Theater News

Chicago Spotlight: April 2010

Hamm It Up

William Petersen and Ian Barford in Endgame
(© Michael Brosilow)
William Petersen and Ian Barford in Endgame
(© Michael Brosilow)

Chicago’s lively April calendar has two big events. First, Tony Award winning director Frank Galati stages Beckett’s Endgame with William Petersen as Hamm, at the Steppenwolf Theatre Company (April 1-June 6). Although best-known for TV’s CSI, Petersen is a member of the Steppenwolf Ensemble and a highly-respected stage veteran.
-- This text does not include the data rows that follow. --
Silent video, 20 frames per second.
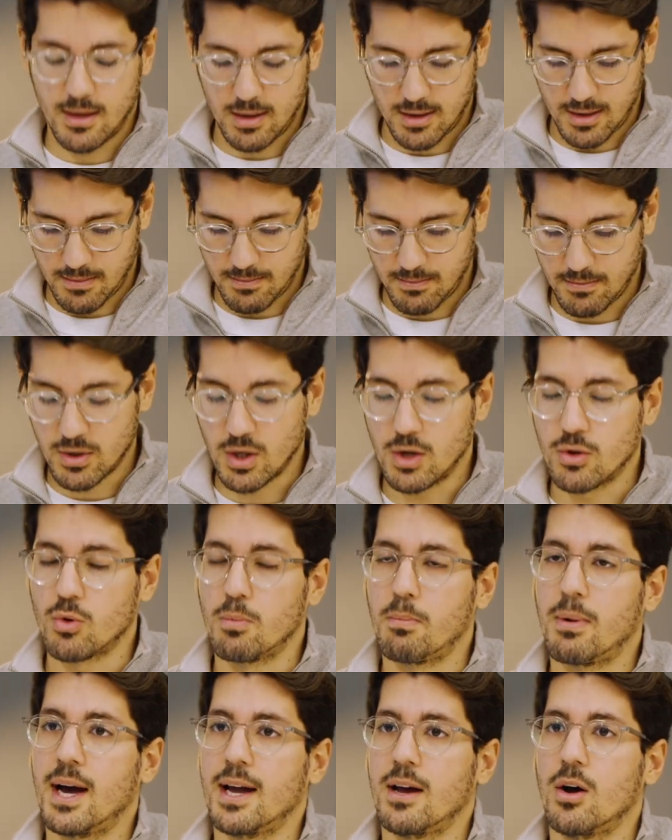
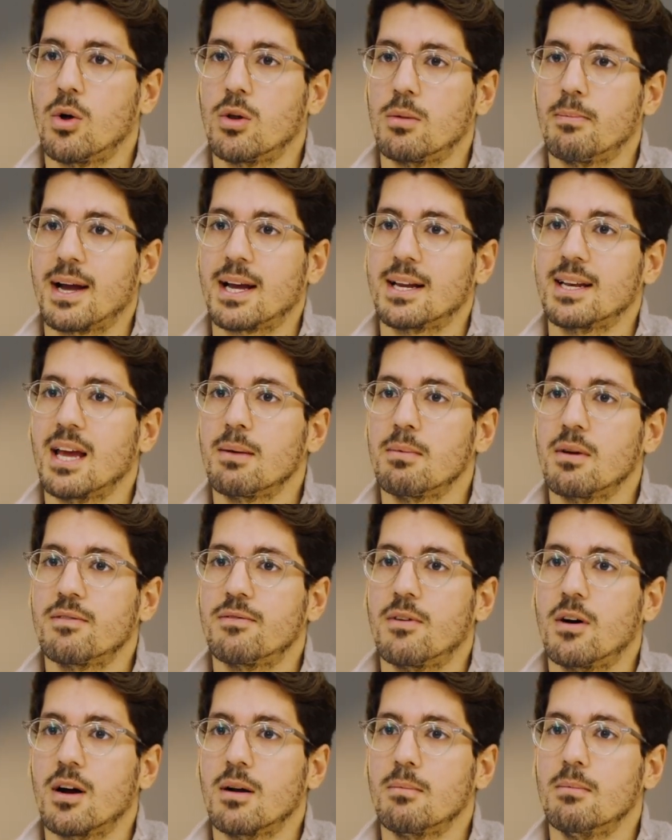a whole
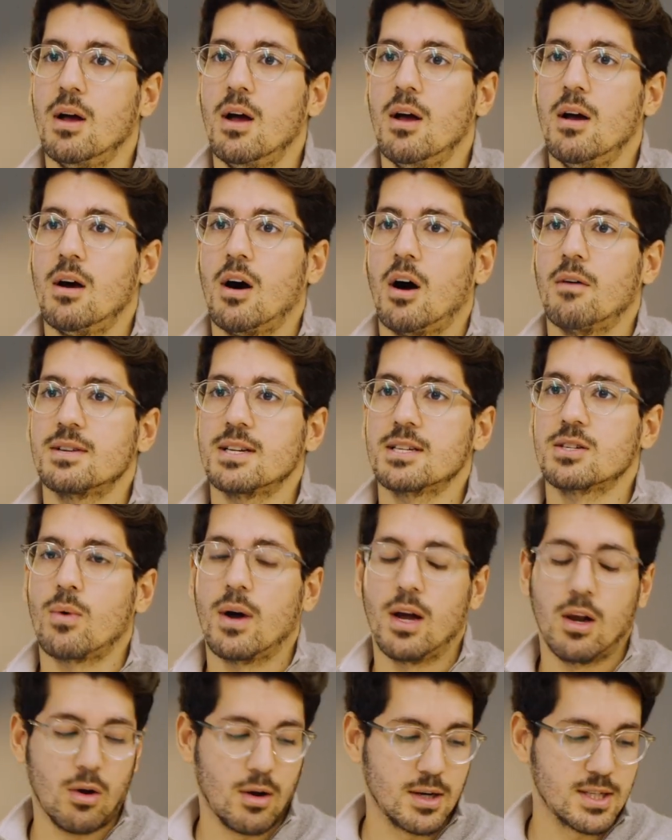macadamia farm. Obviously, it's
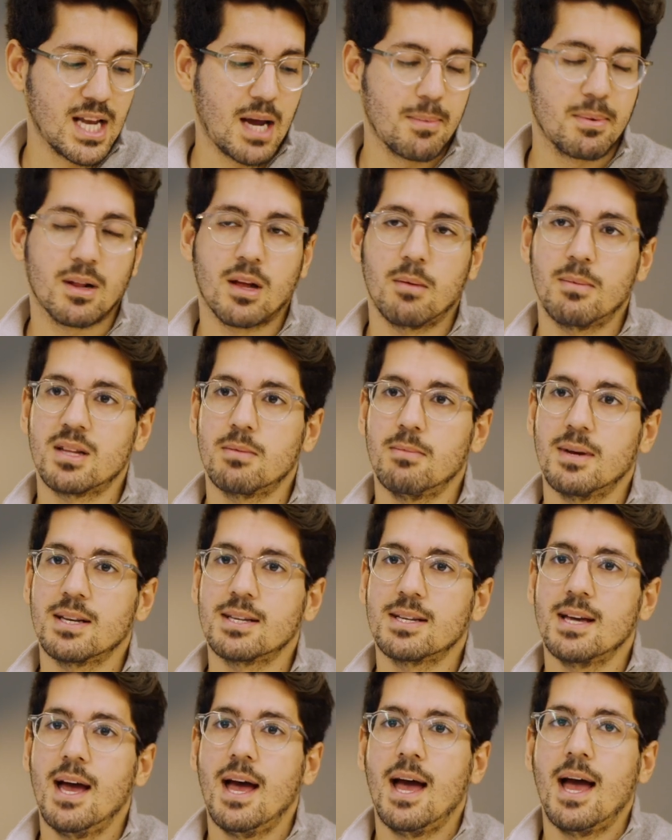quite a large capital
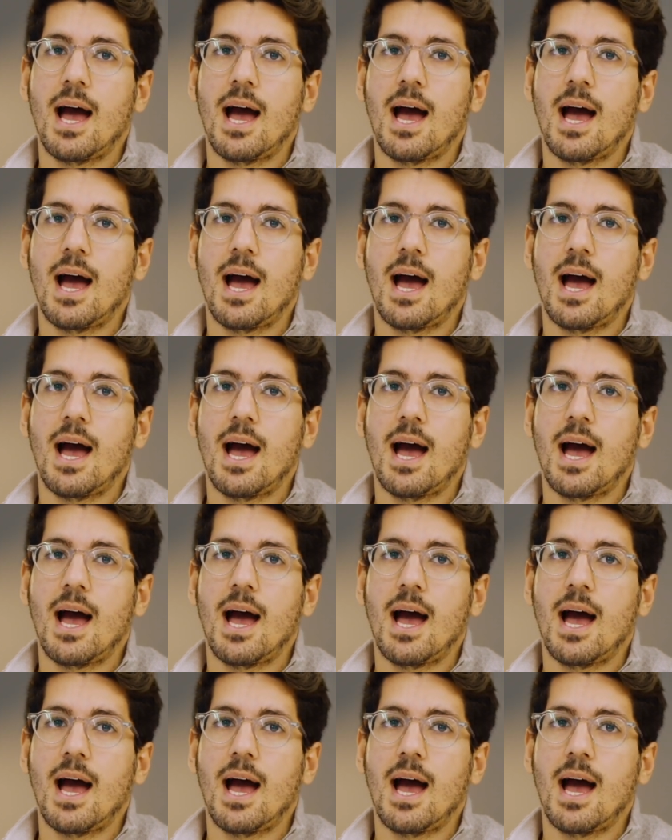commitment.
Then, the much-ballyhoo’d Chicago company of Billy Elliot the Musical, already in previews, has its official opening on April 11 for an extended run at the Ford Center/Oriental Theatre. Eventually, this new Chicago cast will become the nucleus of a national touring company.
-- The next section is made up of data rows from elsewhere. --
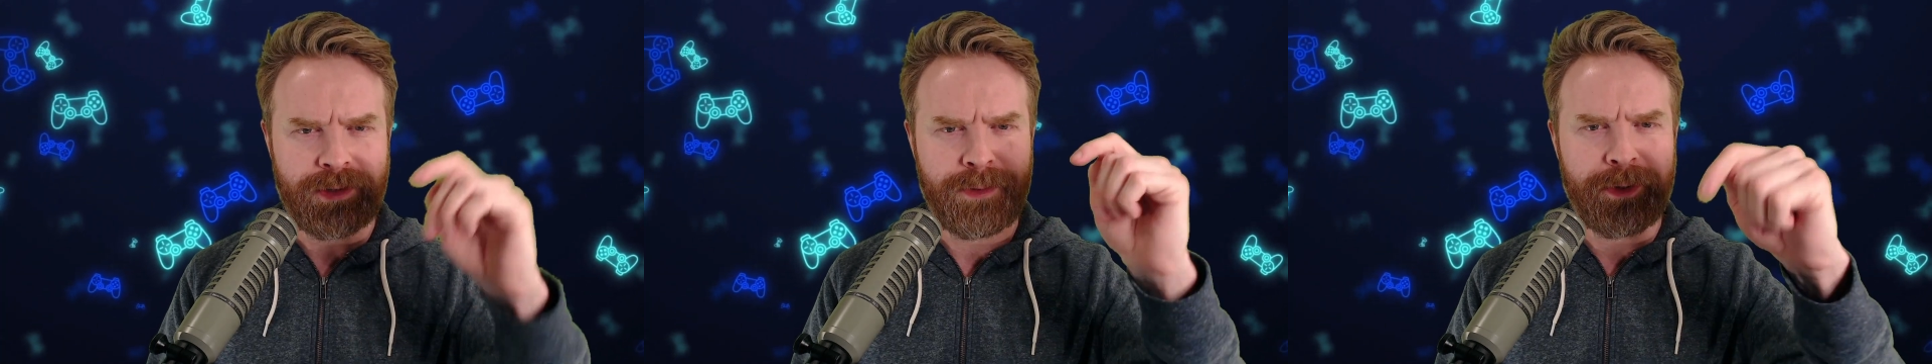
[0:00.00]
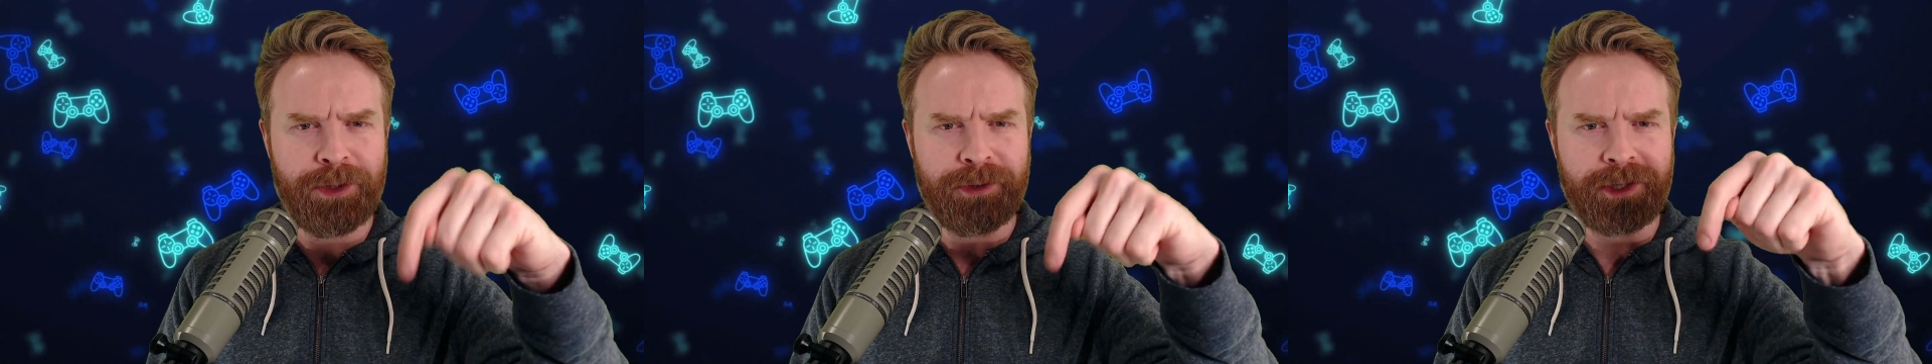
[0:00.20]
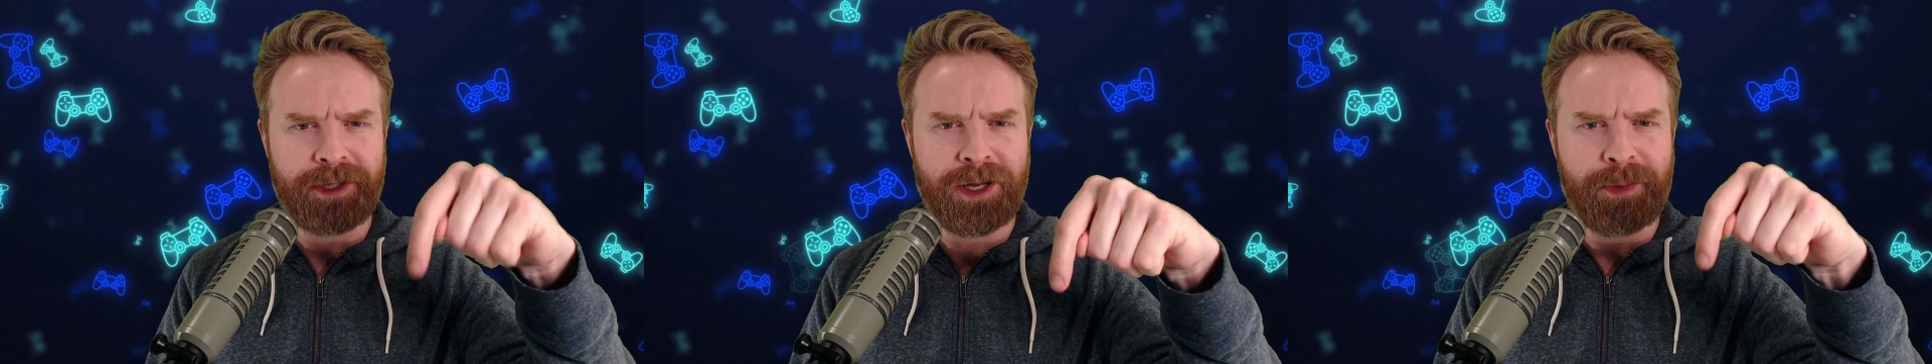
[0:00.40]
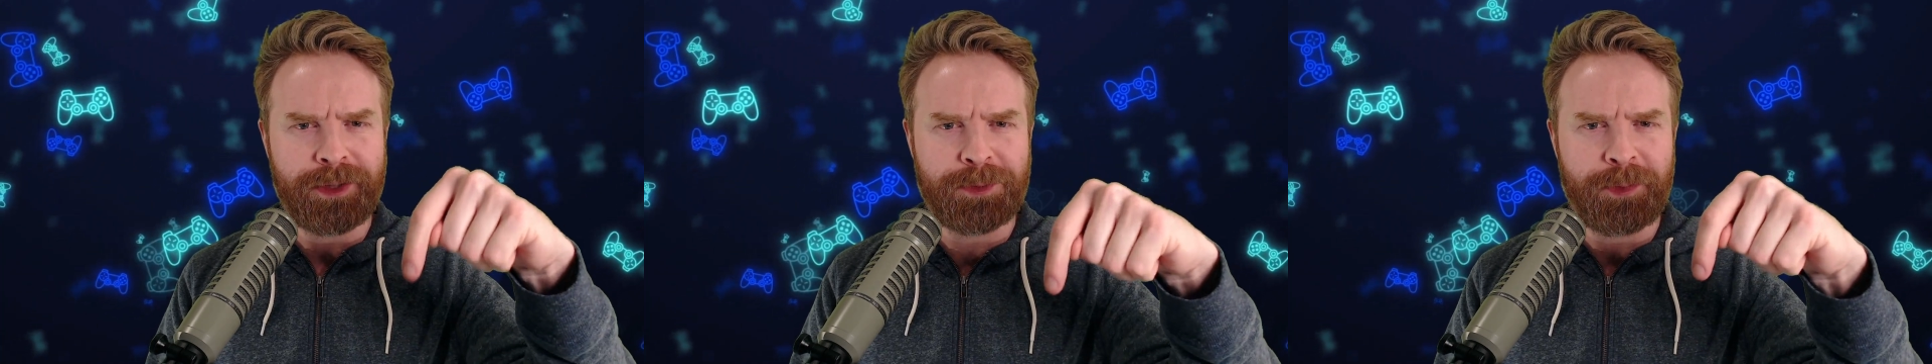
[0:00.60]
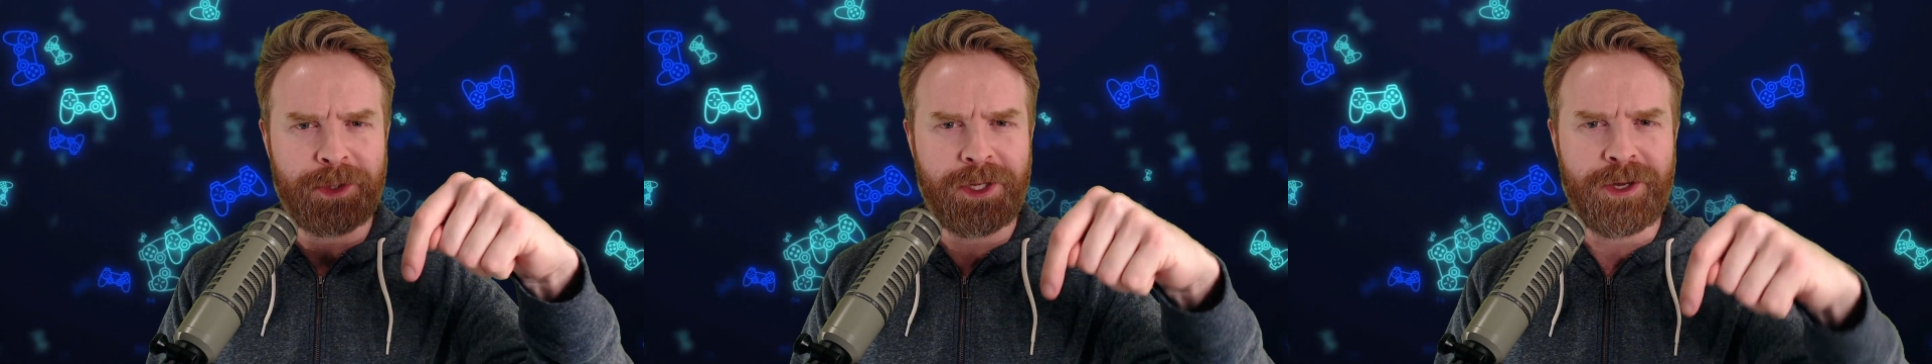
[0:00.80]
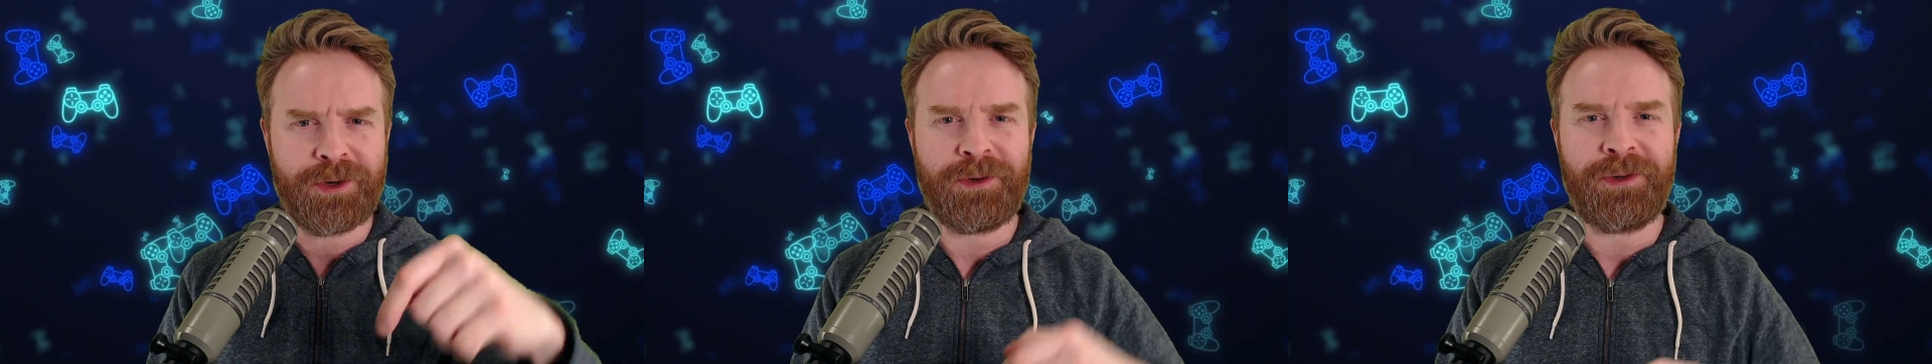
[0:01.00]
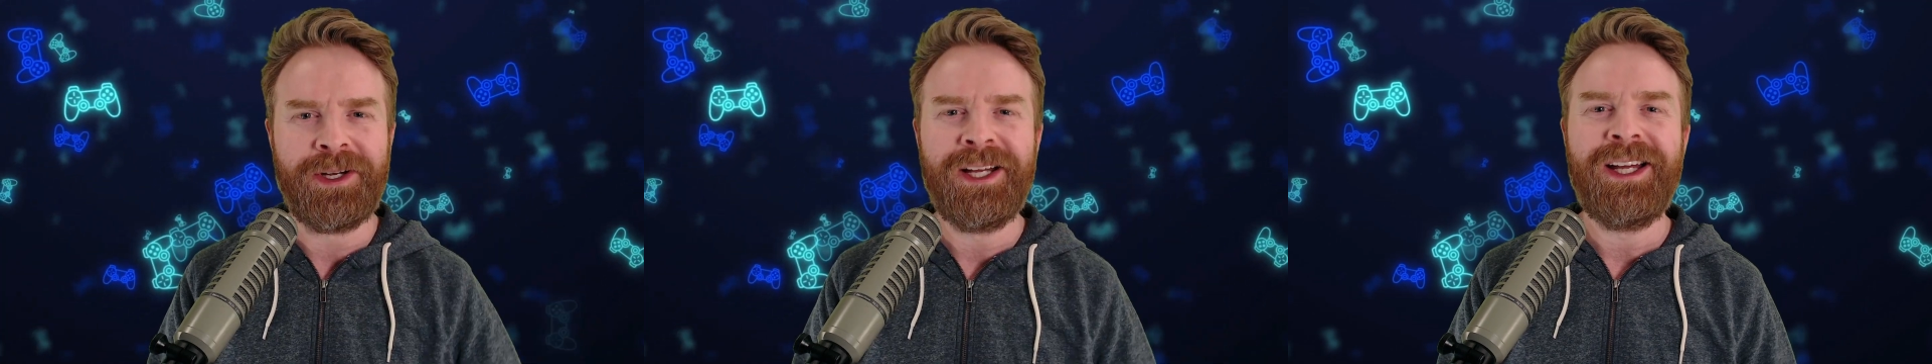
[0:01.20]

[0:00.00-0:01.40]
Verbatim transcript: Let me know in the comments below.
Other musical fare includes Michael John LaChiusa’s Hello Again, based on the classic play of overlapping love affairs, La Ronde, to be staged by the Bohemian Theatre Ensemble at the Heartland Studio (April 2-May 1); also, the Sondheim-Lapine Into the Woods, presented by Porchlight Music Theatre at Theatre Building Chicago (April 3-May 30); and what is expected to be an innovative and intimate staging of Cabaret by The Hypocrites at the city-operated Storefront Theatre (April 15-May 23).

There are several more musicals as well: Fireworx Productions offers Cougars! The Musical at the Greenhouse (April 3-May 22); Noble Fool offers The 25th Anniversary Putnam County Spelling Bee at the Pheasant Run Resort (April 22-June 13); and Theatre at the Center presents I Do! I Do! (April 22-May 23) with local favorites Bernie Yvon and Heidi Ketternring.

Despite the continuing economic squeeze, several theaters are thinking big with very large-cast productions. The Griffin Theatre closes the season with 27 actors in a rare revival of Stage Door, the 1936 back stage drama by Edna Ferber and George S. Kaufman, at Theatre Building Chicago (April 3-May 23); Provision Theatre trumps them with a cast of 30 for director Timothy Gregory’s world premiere adaptation of The Hiding Place, the World War II memoir by Corrie ten Boom, at the Chernin Center (April 10-May 23); and Lookingglass Theatre remounts its mythological circus tale, Hephaestus, at the Goodman Theatre (April 7-May 23) with a cast of 14 including three of the Flying Wallendas and their in-laws, who will stage a seven-person pyramid on the high wire as part of the show.

Contemporary drama is represented at The Plagiarists with Gregory Peters’ historical drama, The Wreck of the Medusa, at Angel Island Theatre (April 8-May 9); and at New Leaf Theatre with Sam Shepard’s newly-revised version of Curse of the Starving Class, at the Lincoln Park Cultural Center (April 15-May 23). There’s also the world premiere of Six Dead Queens and an Inflatable Henry, a comedy about Henry VIII and his wives, at Piccolo Theatre (April 16-June 5); and John Robin Baitz’s Ten Unknowns, offered by Will Act for Food at the Athenaeum (April 23-May 29). Classical drama has little to show this month except ShawChicago’s staging of George Bernard Shaw’s The Doctor’s Dilemma at the Chicago Cultural Center Studio (April 12-May 10).

As usual, the Chicago theater calendar offers a few unique happenings. The rap artist known as GQ, famous for his own rap adaptations of Shakespeare, appears in the hip-hop-inspired work of another writer, Kristopher Diaz, as American Theatre Company rocks the North Side with Welcome to Arroyo’s (April 15-May 16). Then, Theatre Wit unveils its $1.2 million make-over of the former Bailiwick Arts Center with the regional premiere of Penny Pension’s Spin (April 11-May 6). The improved venue features three performances spaces of 99 seats, a lobby wine bar and gallery and improved audience amenities.